====== Source material ======
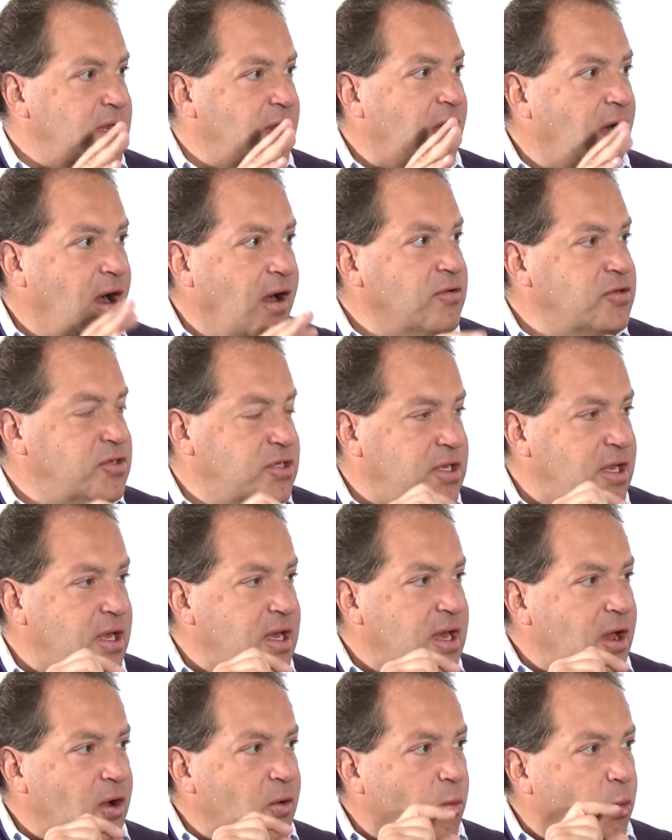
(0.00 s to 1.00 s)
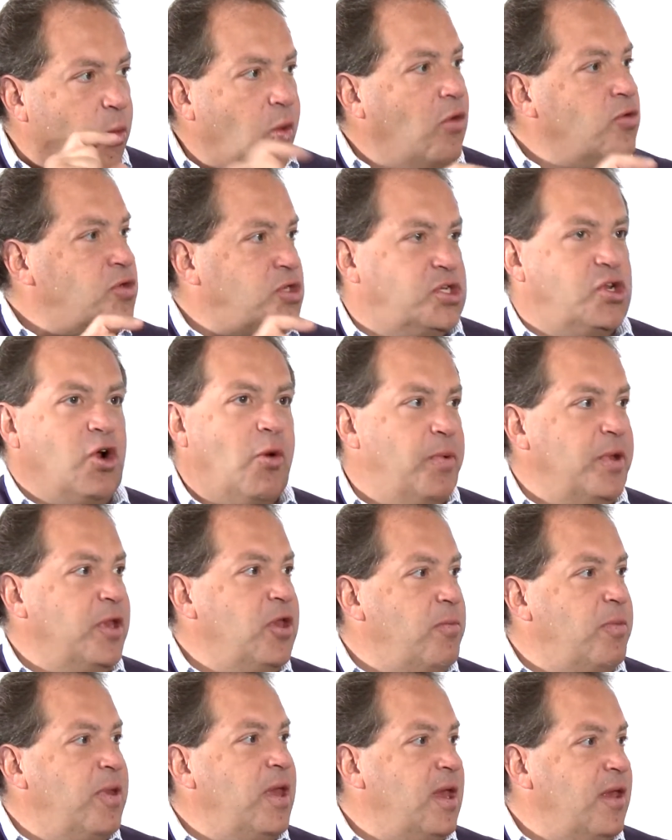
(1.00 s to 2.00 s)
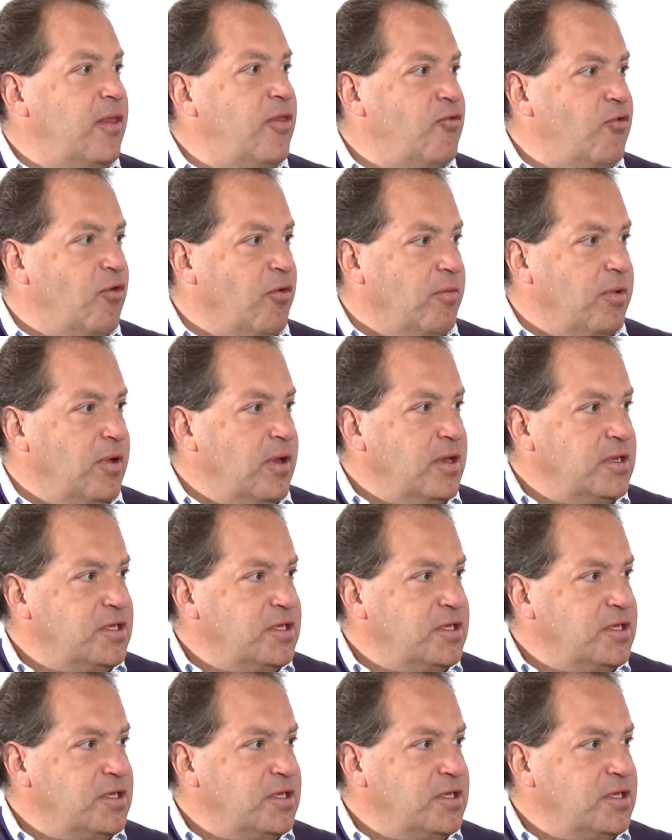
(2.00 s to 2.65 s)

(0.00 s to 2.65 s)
ask, what's stopping you being in the room?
======
### What you need to do
Pictures are to be left out, while the records are copied word for word.

### Answer box
(0.00 s to 1.00 s)
(1.00 s to 2.00 s)
(2.00 s to 2.65 s)

(0.00 s to 2.65 s)
ask, what's stopping you being in the room?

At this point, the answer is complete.